Non si parla di una gara di motocross che dura 30 minuti, qui ci vuole l’equilibrio di un endurista, l’aggressività di un crossista e la pazienza di un maratoneta. Ci vuole tanta passione. Anche i piloti ufficiali si preparano indicativamente alla stessa maniera degli amatori.

L’allenamento della testa è legato, per esempio, alla volontà di andare a correre la mattina presto anche se fuori diluvia. Se si torna stanchi dopo una giornata di lavoro e si va in palestra, dimostriamo a noi stessi di amare la causa per cui lottiamo. La Dakar è un holeshot che dura 15 giorni.

Una gara “per la gente”. Parola di Matteo Olivetto

  • Perché hai deciso di correre la seconda Dakar ? La prima era legata ad un “regalo” per i tuoi 40 anni. Questa da cosa è stata sospinta ?

Quando mi fanno questa domanda rispondo sempre che questa Dakar la corro “per la gente”. Mi spiego meglio. Abbiamo deciso di correre anche questa Dakar per onorare la passione e la vicinanza che la gente ha avuto verso di me. Il coinvolgimento di tutte le persone, una volta tornato dalla prima Dakar, mi ha spinto a fare di meglio ed a riprovare quest’esperienza. Alla prima non avevo tutto questo supporto. Sono sicuro che non deluderò i miei tifosi.

  • Descrivi la Dakar in tre parole.

Dirimpetto direi “vita, amore ed odio”.

Vita” perché la Dakar occupa ogni aspetto dell’esistenza di chi la intraprende. Il pilota ci dedica anima e corpo a tal punto che diventa totalmente la propria vita per un periodo.

Amore” perché ami così tanto la Dakar che sacrifichi tutto per lei.

Odio” perché, ad un certo punto, arrivi ad odiarla da tanto che la ami. Anzi no, ripensandoci, non è odio. Più che odio oserei parlare di amarezza. Hai presente quando corteggi una donna per una vita e poi ti senti dire da questa: “Non sei il mio tipo” ? Non è odio, è proprio disincanto. E’ magia.

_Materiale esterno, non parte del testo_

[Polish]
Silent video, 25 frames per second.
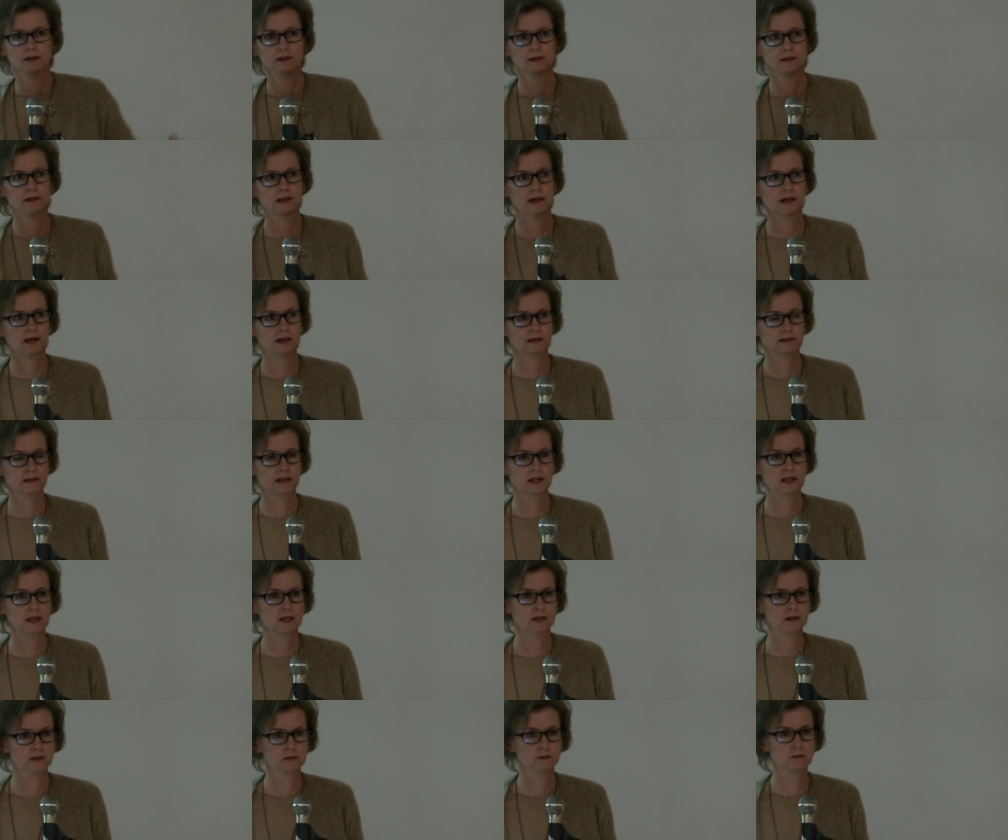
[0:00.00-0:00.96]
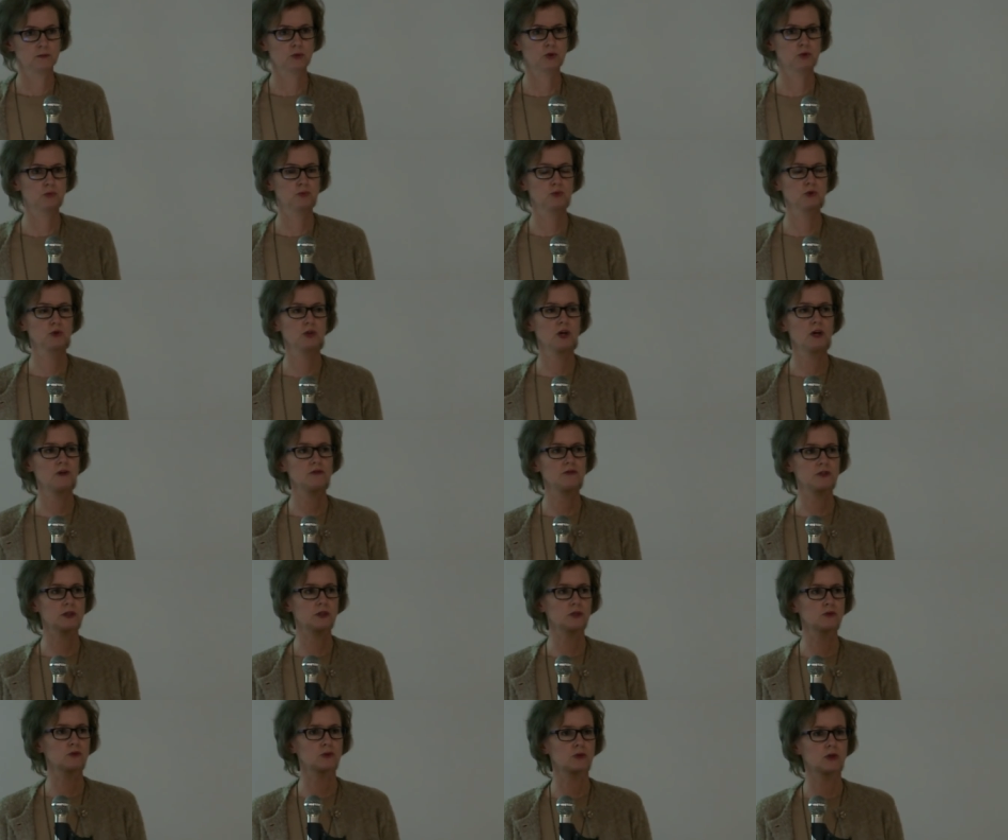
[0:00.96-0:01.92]
na tej
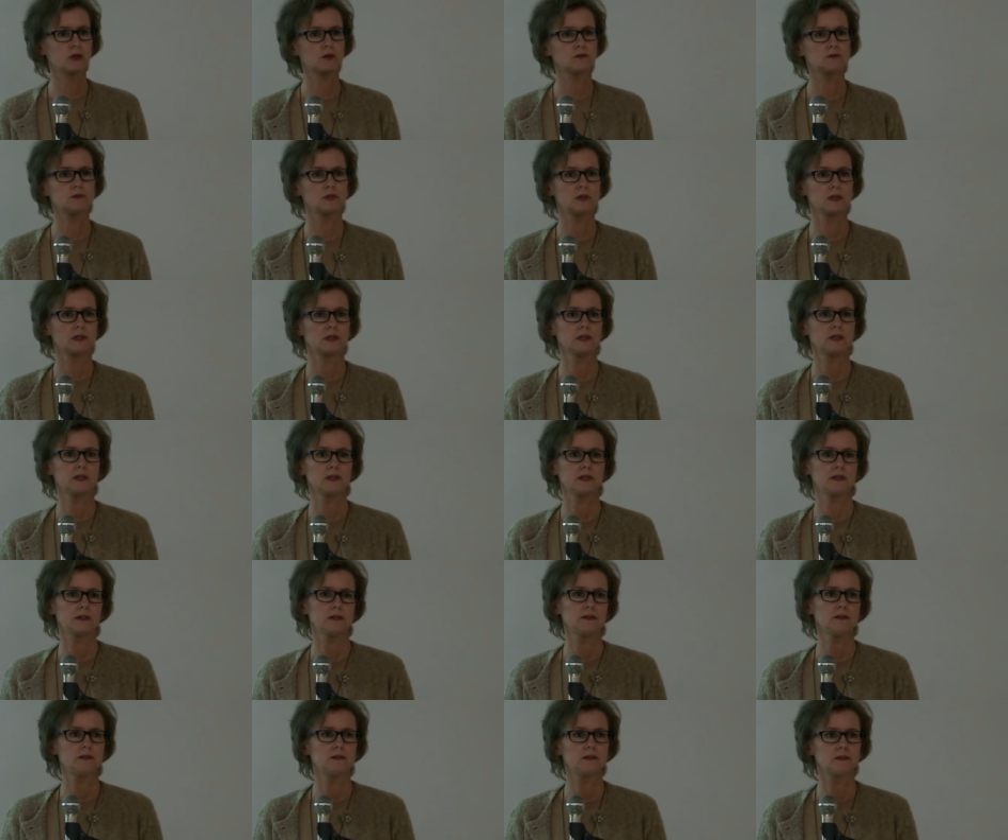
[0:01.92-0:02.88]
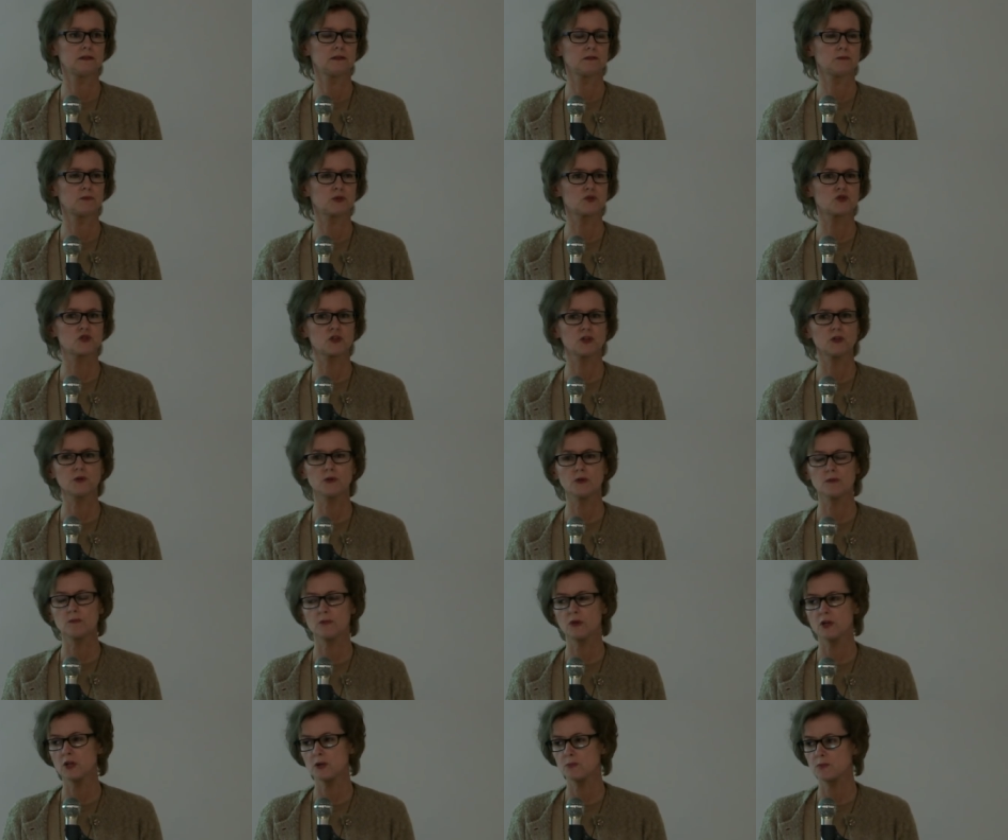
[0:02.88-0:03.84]
podbudowie, którą e, poczyniły
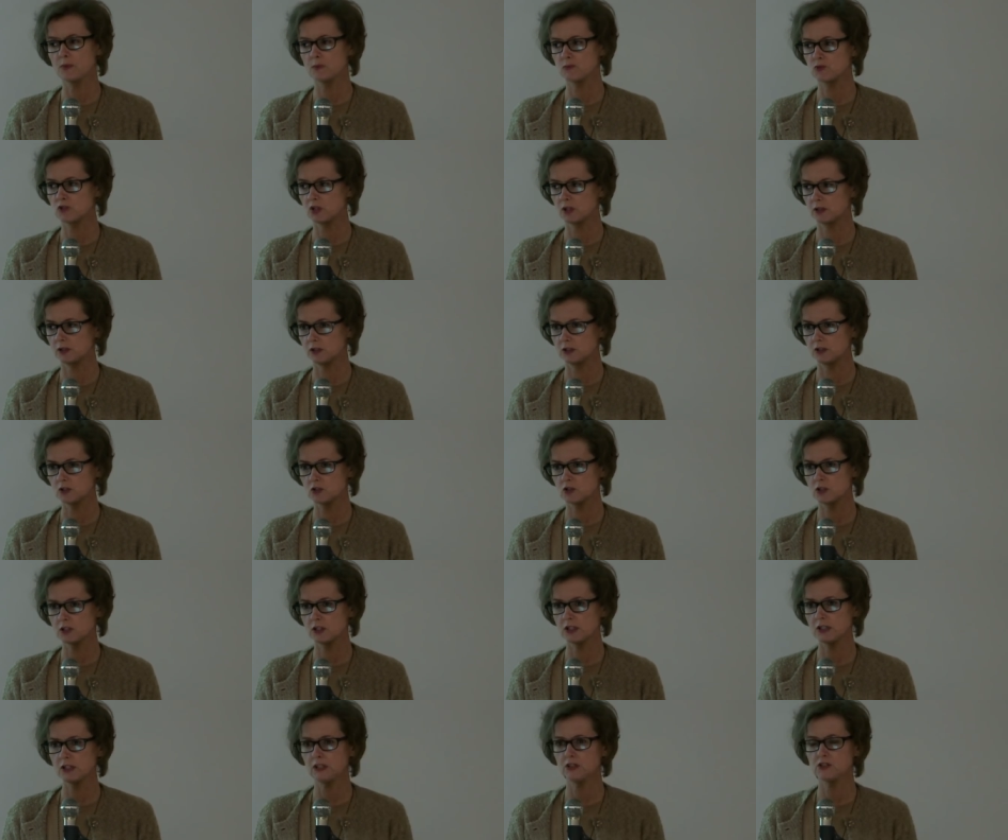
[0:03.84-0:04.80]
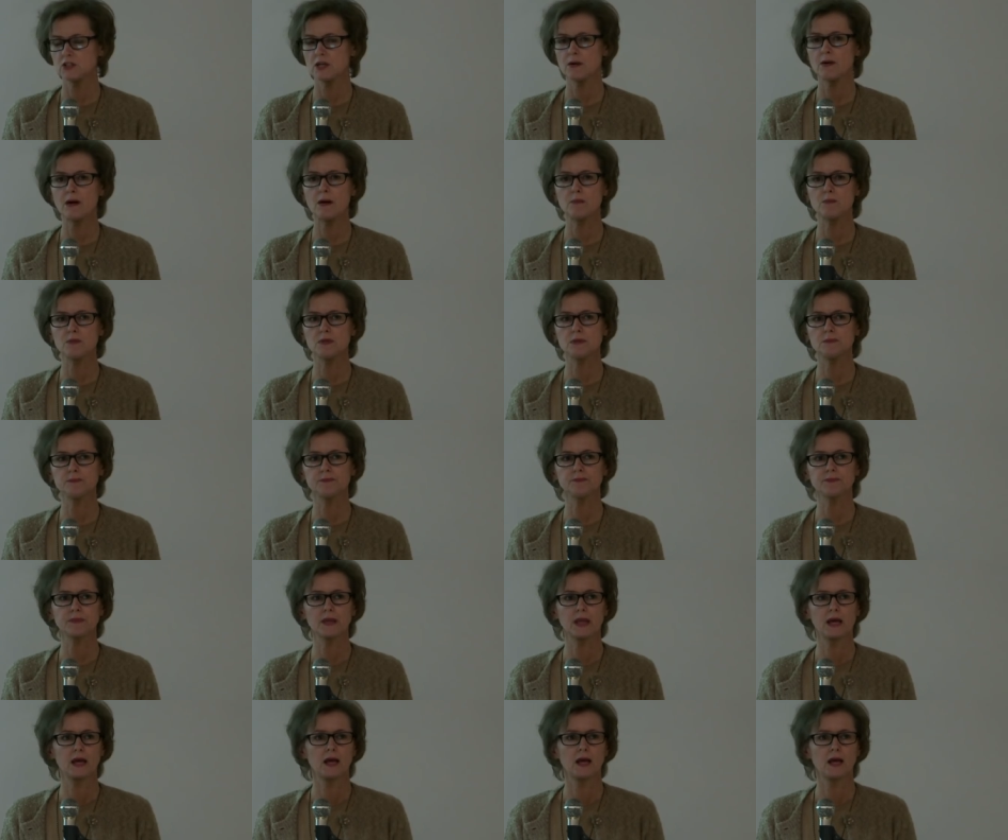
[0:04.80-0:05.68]
moje poprzedniczki, chciałabym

Ripensandoci non si può proprio parlare di odio. Forse, più, si può parlare di viaggio. Ecco, sì, viaggio è la terza parola. Ma non si tratta solo della gara in sé. La prova finale, per l’organizzazione che c’è sotto, è una vera liberazione ma la Dakar è un percorso che inizia molto tempo prima.

La Dakar è come la vita, è così vaga che non si può prendere una linea e seguirla uguale per sempre.